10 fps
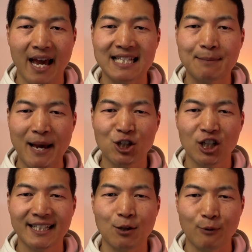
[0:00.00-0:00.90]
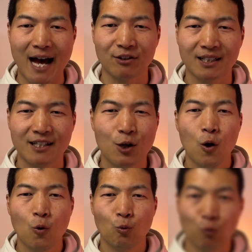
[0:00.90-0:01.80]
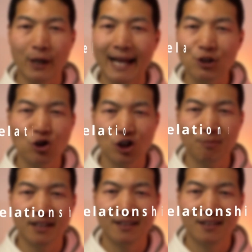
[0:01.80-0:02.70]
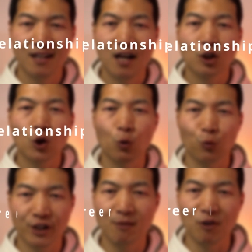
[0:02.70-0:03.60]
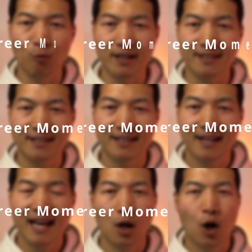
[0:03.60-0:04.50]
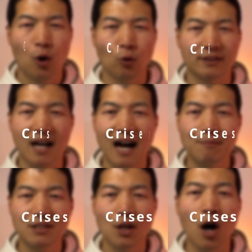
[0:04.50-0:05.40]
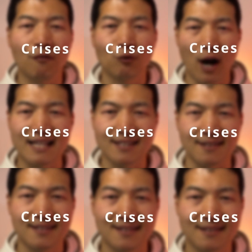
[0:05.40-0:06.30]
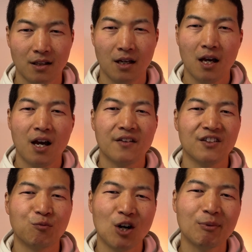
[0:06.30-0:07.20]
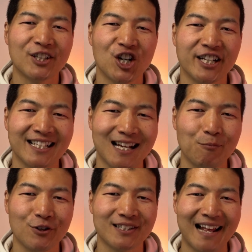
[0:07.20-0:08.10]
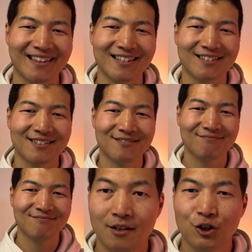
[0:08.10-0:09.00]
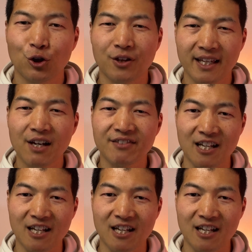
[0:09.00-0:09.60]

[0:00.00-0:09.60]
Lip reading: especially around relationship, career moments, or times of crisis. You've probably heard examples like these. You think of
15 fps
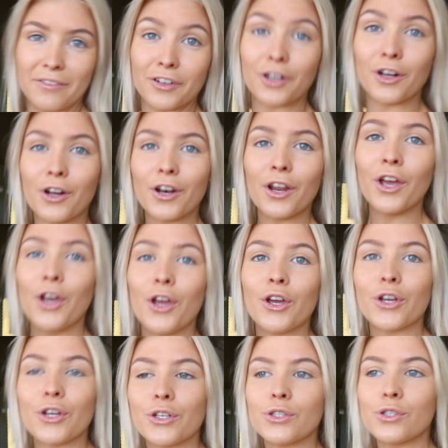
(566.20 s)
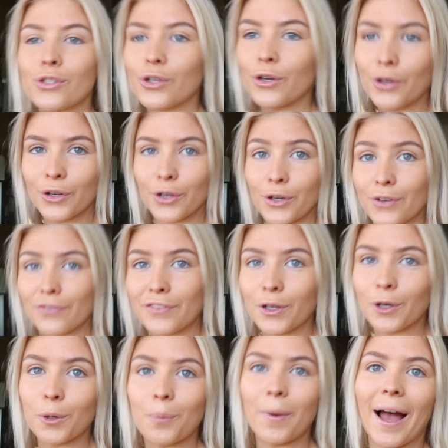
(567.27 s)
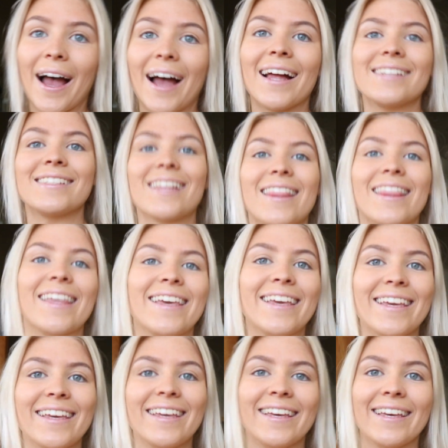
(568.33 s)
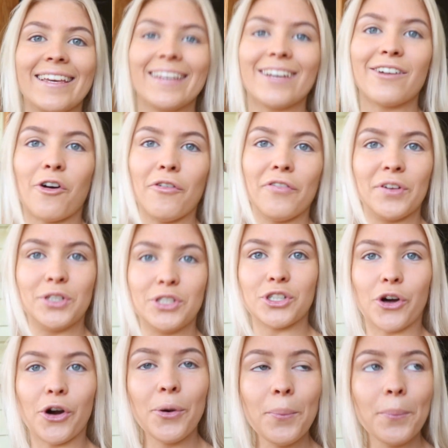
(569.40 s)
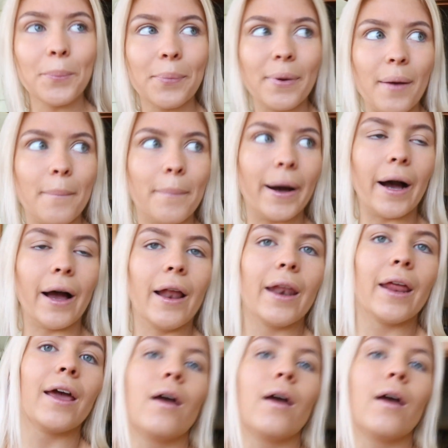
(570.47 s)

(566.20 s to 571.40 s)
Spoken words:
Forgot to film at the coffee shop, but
☆ ☆ ☆ ☆ ☆ ☆ ☆
- **INSTRUCTIONS TO FOLLOW**: Do not include the pictures. Quote only the lines from the line with "[0:04.50-0:05.40]" through the end of the material, both ends included, exactly.

- **EXERCISE SOLUTION**:
[0:04.50-0:05.40]
[0:05.40-0:06.30]
[0:06.30-0:07.20]
[0:07.20-0:08.10]
[0:08.10-0:09.00]
[0:09.00-0:09.60]

[0:00.00-0:09.60]
Lip reading: especially around relationship, career moments, or times of crisis. You've probably heard examples like these. You think of
15 fps
(566.20 s)
(567.27 s)
(568.33 s)
(569.40 s)
(570.47 s)

(566.20 s to 571.40 s)
Spoken words:
Forgot to film at the coffee shop, but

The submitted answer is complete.